雑草男が、メジャーの頂点をつかんだ。30分45秒の激闘の末手に入れた優勝トロフィーをKUSHIDAは、いとおしそうに抱きしめた。所属のプロレス団体を辞め、会社に所属しないまま1人メキシコに渡り修行した原点。「母親からもらった数万円のおかげで、今このリングに立てている」といい、優勝賞金500万円は両親に贈りたいと話した。

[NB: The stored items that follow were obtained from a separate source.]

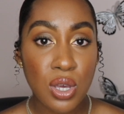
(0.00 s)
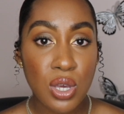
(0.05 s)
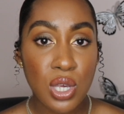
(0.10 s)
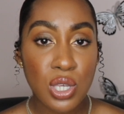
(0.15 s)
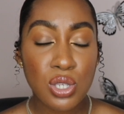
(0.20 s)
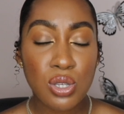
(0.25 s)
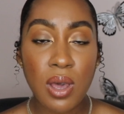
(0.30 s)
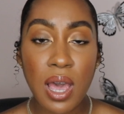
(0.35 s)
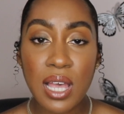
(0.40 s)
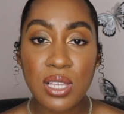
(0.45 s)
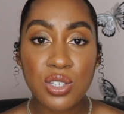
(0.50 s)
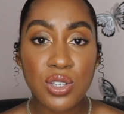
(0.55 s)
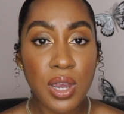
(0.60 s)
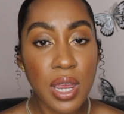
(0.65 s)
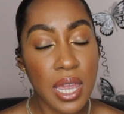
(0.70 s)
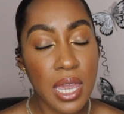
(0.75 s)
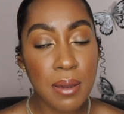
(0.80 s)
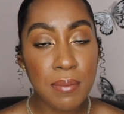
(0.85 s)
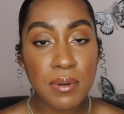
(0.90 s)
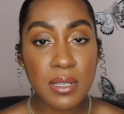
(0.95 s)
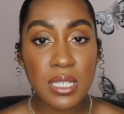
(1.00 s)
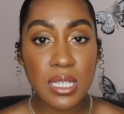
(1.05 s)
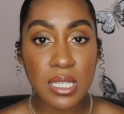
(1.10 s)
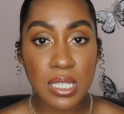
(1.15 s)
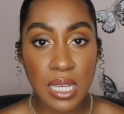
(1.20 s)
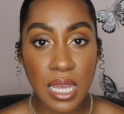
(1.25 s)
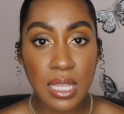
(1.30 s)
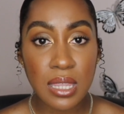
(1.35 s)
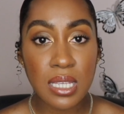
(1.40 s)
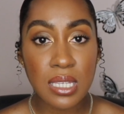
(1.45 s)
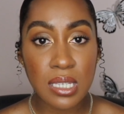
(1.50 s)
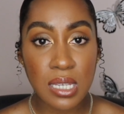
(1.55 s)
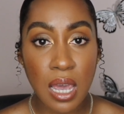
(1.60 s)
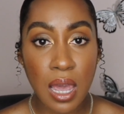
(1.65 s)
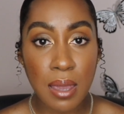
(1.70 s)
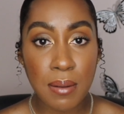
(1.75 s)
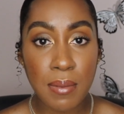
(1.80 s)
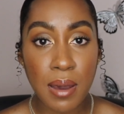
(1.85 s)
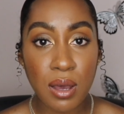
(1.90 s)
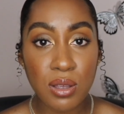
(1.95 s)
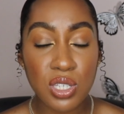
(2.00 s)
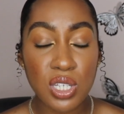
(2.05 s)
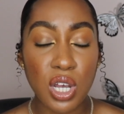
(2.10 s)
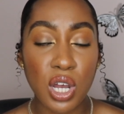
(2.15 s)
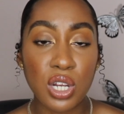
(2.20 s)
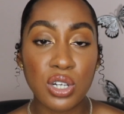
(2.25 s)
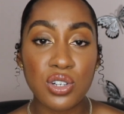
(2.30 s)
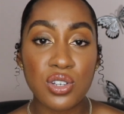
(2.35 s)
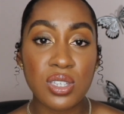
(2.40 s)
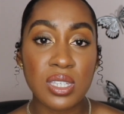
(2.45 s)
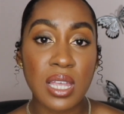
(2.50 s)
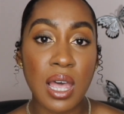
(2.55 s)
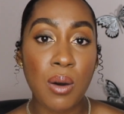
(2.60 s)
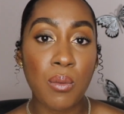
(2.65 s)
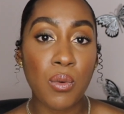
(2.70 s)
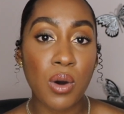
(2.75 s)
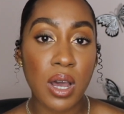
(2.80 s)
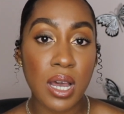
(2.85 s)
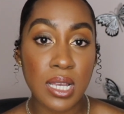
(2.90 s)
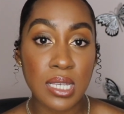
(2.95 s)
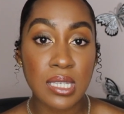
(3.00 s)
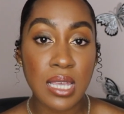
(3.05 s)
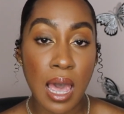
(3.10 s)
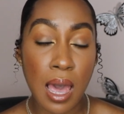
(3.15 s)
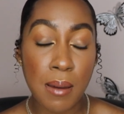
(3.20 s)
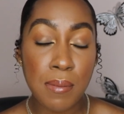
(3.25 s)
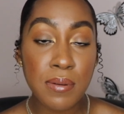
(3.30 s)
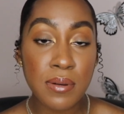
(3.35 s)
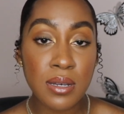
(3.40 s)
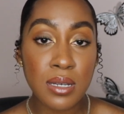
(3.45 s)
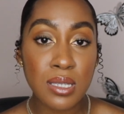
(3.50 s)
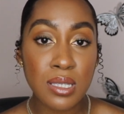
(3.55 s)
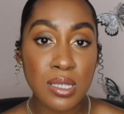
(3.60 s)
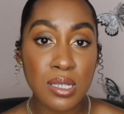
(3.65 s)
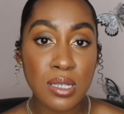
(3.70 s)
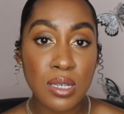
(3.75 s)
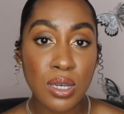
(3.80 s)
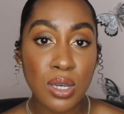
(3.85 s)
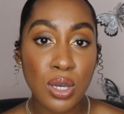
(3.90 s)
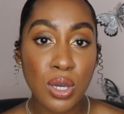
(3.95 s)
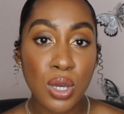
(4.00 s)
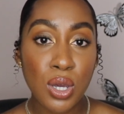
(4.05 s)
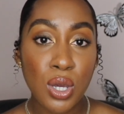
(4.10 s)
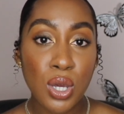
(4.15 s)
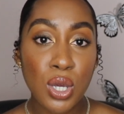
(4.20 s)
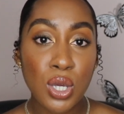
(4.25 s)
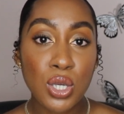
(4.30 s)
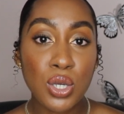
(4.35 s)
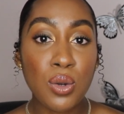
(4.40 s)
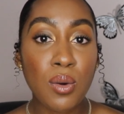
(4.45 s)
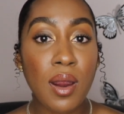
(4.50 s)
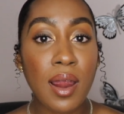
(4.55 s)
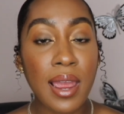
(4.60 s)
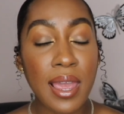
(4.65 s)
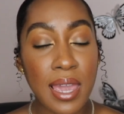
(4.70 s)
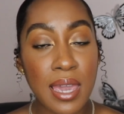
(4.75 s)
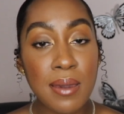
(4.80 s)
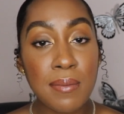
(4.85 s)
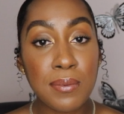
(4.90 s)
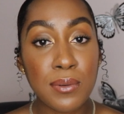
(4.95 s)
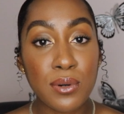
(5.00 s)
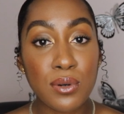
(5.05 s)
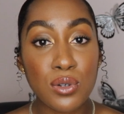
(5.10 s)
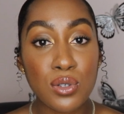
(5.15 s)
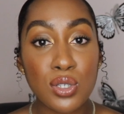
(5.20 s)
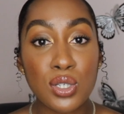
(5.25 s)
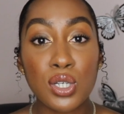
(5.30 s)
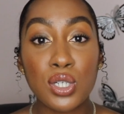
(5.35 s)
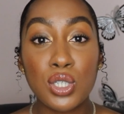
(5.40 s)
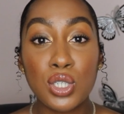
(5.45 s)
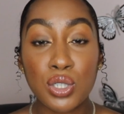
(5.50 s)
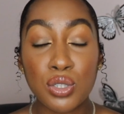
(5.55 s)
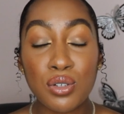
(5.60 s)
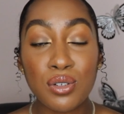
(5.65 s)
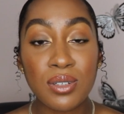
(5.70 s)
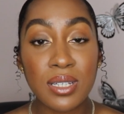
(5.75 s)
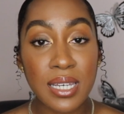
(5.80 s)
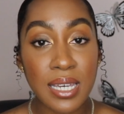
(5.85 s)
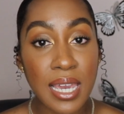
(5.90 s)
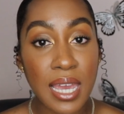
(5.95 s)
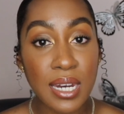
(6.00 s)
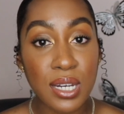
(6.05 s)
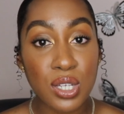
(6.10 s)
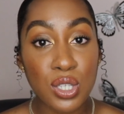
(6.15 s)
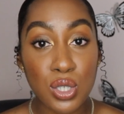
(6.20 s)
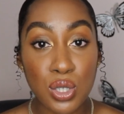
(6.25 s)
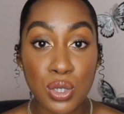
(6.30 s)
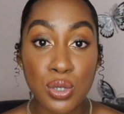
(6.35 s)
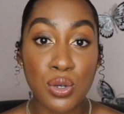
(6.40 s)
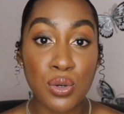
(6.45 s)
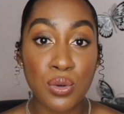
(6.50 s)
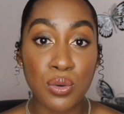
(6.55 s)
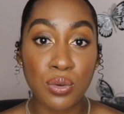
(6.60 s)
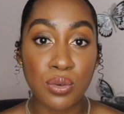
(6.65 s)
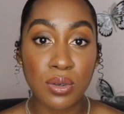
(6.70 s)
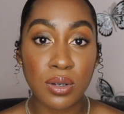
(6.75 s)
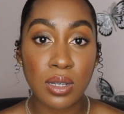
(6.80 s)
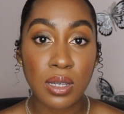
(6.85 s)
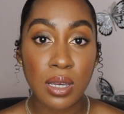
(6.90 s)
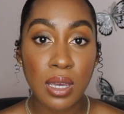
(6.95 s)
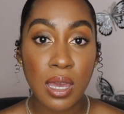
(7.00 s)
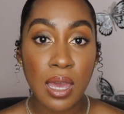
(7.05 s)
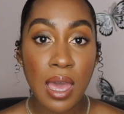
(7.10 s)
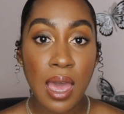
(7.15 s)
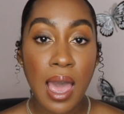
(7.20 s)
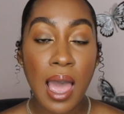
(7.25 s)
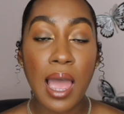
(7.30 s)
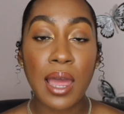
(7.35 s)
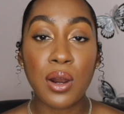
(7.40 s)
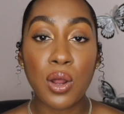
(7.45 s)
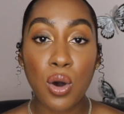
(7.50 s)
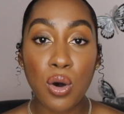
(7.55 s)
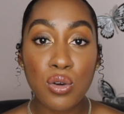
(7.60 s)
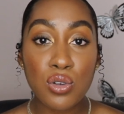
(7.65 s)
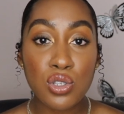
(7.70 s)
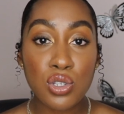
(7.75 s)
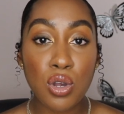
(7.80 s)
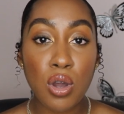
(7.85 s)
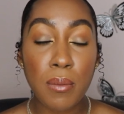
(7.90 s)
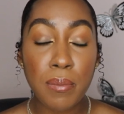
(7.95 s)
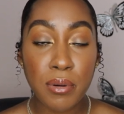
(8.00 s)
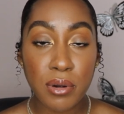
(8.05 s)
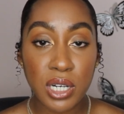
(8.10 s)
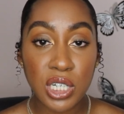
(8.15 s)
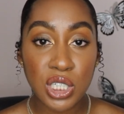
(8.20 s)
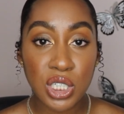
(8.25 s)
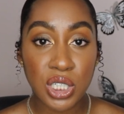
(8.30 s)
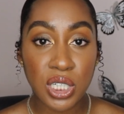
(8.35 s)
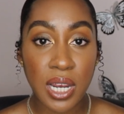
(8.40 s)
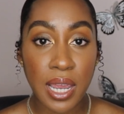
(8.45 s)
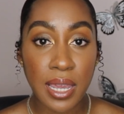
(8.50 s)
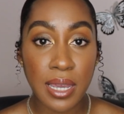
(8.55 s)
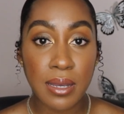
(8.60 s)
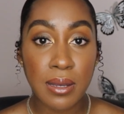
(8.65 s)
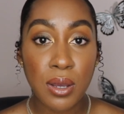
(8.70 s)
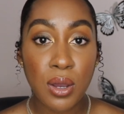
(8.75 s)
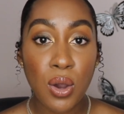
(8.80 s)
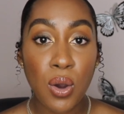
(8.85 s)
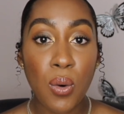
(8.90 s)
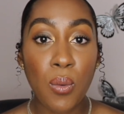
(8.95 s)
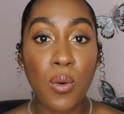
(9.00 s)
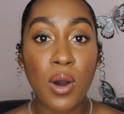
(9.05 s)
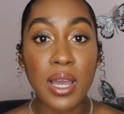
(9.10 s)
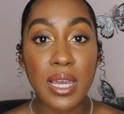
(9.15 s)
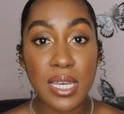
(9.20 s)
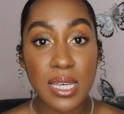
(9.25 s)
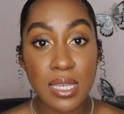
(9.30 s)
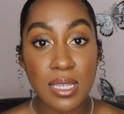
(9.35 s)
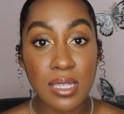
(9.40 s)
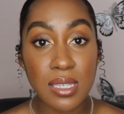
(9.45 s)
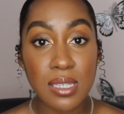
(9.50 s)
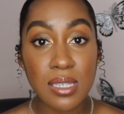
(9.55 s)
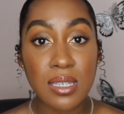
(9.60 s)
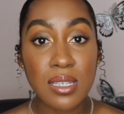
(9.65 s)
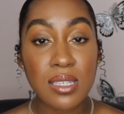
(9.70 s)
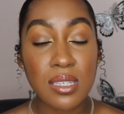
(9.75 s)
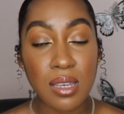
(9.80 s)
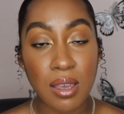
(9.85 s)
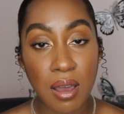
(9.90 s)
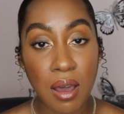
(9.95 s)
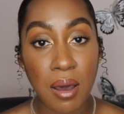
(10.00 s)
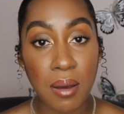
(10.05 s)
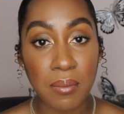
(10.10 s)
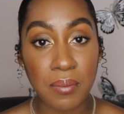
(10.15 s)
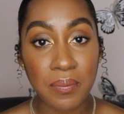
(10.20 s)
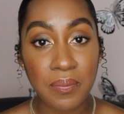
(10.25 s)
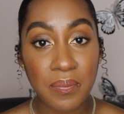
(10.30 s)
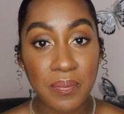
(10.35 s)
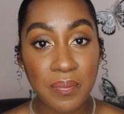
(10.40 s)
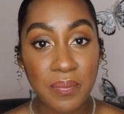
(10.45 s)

So as you're able to take the time out to understand what has happened, you are able to truly get in tune and also appreciate what is to come.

体重100キロに満たず、身長も入門規定に足りない男は「勝るのは気持ちだけ」と道場で練習に明け暮れた。そんな努力が実を結び、昨年は準優勝。そして2年連続決勝進出を果たした今年、ついに結果を出した。KUSHIDAを突き動かすのは、175センチ、87キロの体でも自分が輝けるジュニアの価値を高める使命。「何をしたかではなく、何をするか。ボクが新日本のジュニアを新しい未来に連れていく」と宣言した。